What could an Everest expedition teach you about managing your money?
You are just a few hundred metres from the summit of Mt Everest. Your oxygen is running low. You have made it to the south summit, but nearly 4 hours later than planned. You would almost definitely make it to the top, but it would mean descending in the dark with no oxygen.
You have been doing nothing but training for this moment for last six years. You have invested so much time and money into this expedition.
Do you keep going?
Last night I watched John Taske described himself in this very situation. It turned out to be one of the deadliest Everest expeditions.
But sticking to his plan is what brought him home safely.

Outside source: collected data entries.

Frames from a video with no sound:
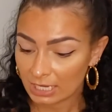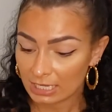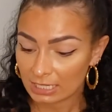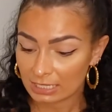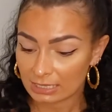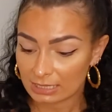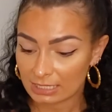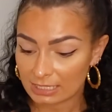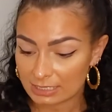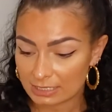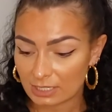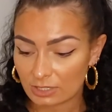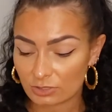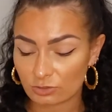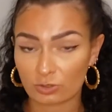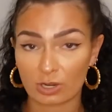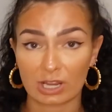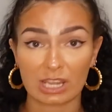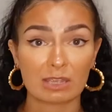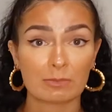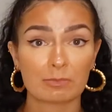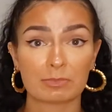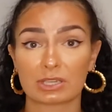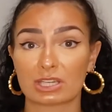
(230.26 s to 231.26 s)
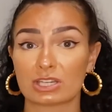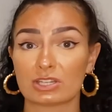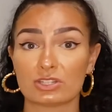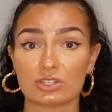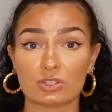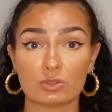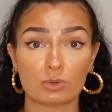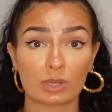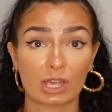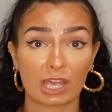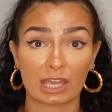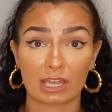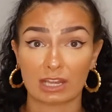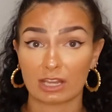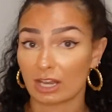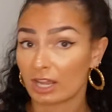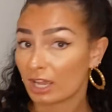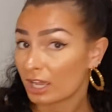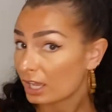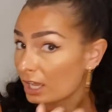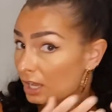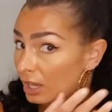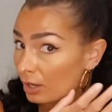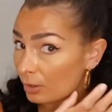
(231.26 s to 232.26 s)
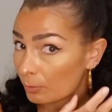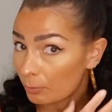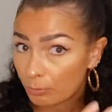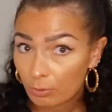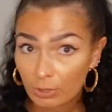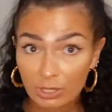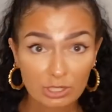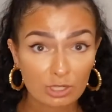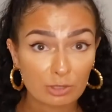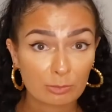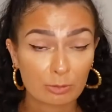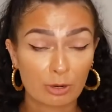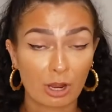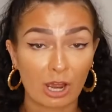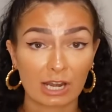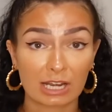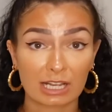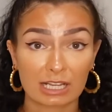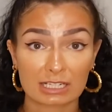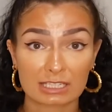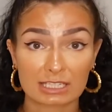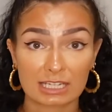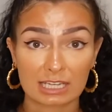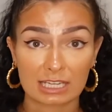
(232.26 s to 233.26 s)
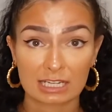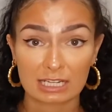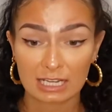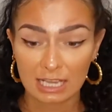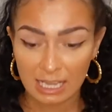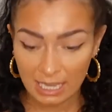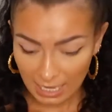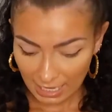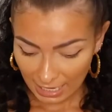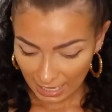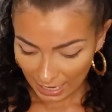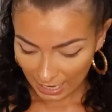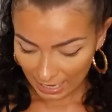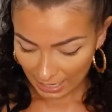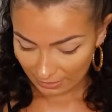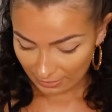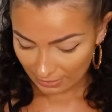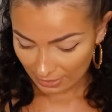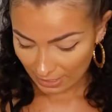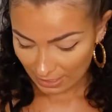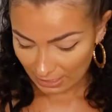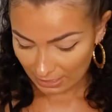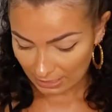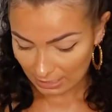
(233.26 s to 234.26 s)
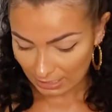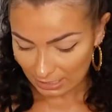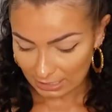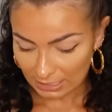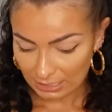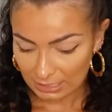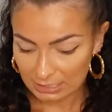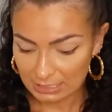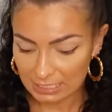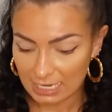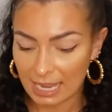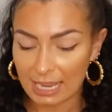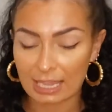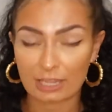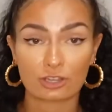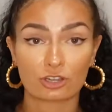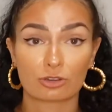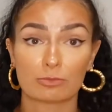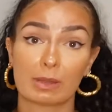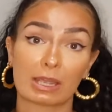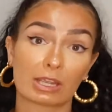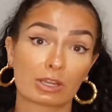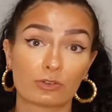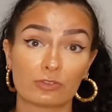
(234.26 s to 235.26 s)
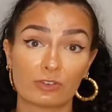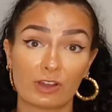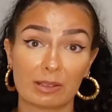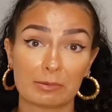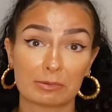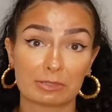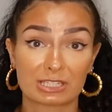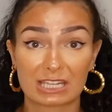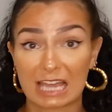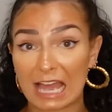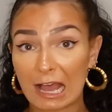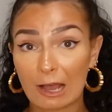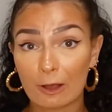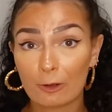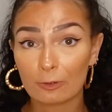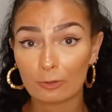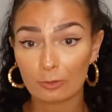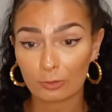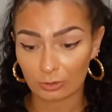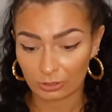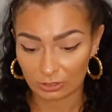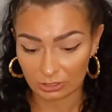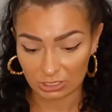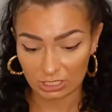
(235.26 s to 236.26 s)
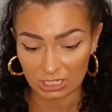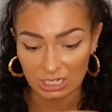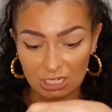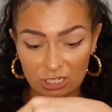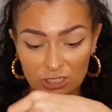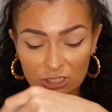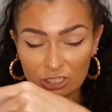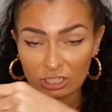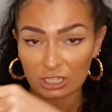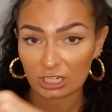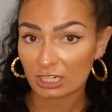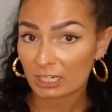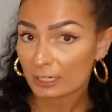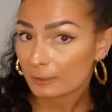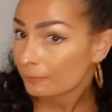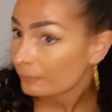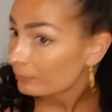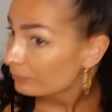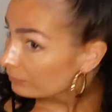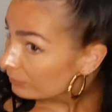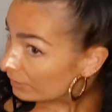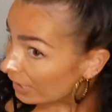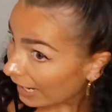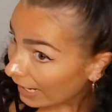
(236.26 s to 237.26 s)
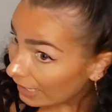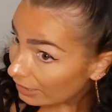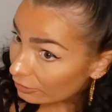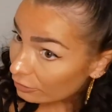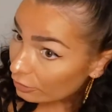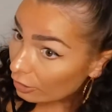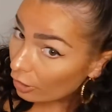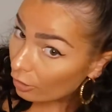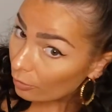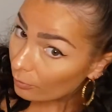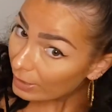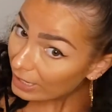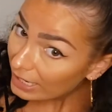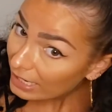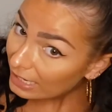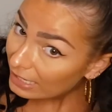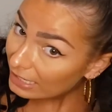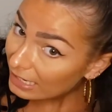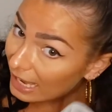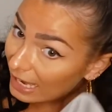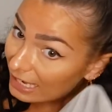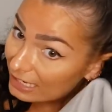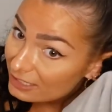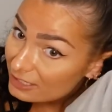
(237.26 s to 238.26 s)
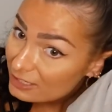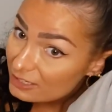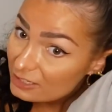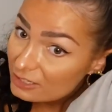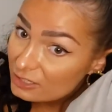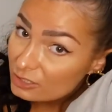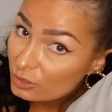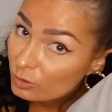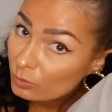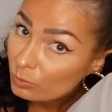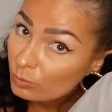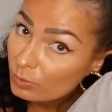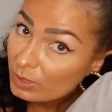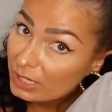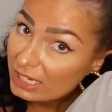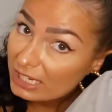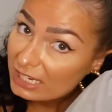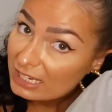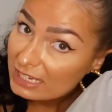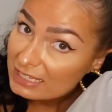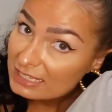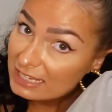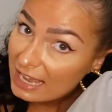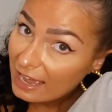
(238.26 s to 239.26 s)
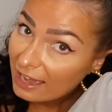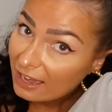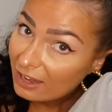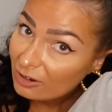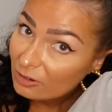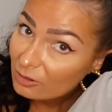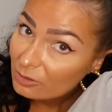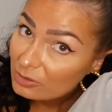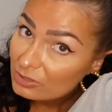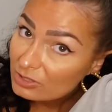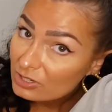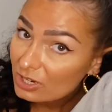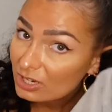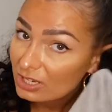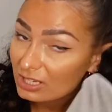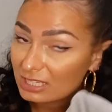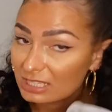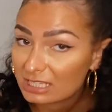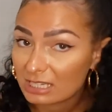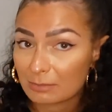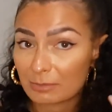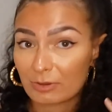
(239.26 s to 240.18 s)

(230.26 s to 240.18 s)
This is great because you can put your product in and then take your microfiber towel or t-shirt and go in and squeeze out some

This meant not allowing his emotions drive his decision.
He focused on the boundaries of his team’s plan: it required them to turn around if they didn’t see themselves summiting by 2pm.
He didn’t think about the years of training, the financial investment or the damage to his ego. He had a plan and he stuck to it. What an incredible story to illustrate the power of a plan.
It might be helpful to think about this story before you make your next purchase.
Ask yourself “Did I plan to buy this?” And if the answer is no then turn around and walk away just like Taske did.
Be like an Everest explorer and make a money plan, set spending limits for your discretionary spending (food, clothes, entertainment etc.) each week and stick to your limits by using cash.
Cash is a bit like oxygen to your Everest adventure, it is a necessary tool to achieve your goals. It is important to keep track of it so you can make informed and conscious decisions about how and when it is best to use it.
If you go shopping with no plan and a credit card you are just exposing yourself to unnecessary risks, just like Taske would have if he ignored his plan and continued on.
I get that it can be so hard to keep to our money plans, we see a pair of shoes we have been admiring for months on sale or we want to delight our children with the latest toy. The temptation to spend more can be so hard to resist. Our emotions are constantly manipulated by advertisers making us feel like we need ‘more’ and ‘the latest and greatest’.
But having a spending plan and being committed to it will help you to ride through the storms of temptation!
I know that this might seem like a pretty extreme comparison but if we are reckless with our money decisions the outcomes can be catastrophic. For our own well-being and for the good of our loved ones and our community we should improve our relationship with money.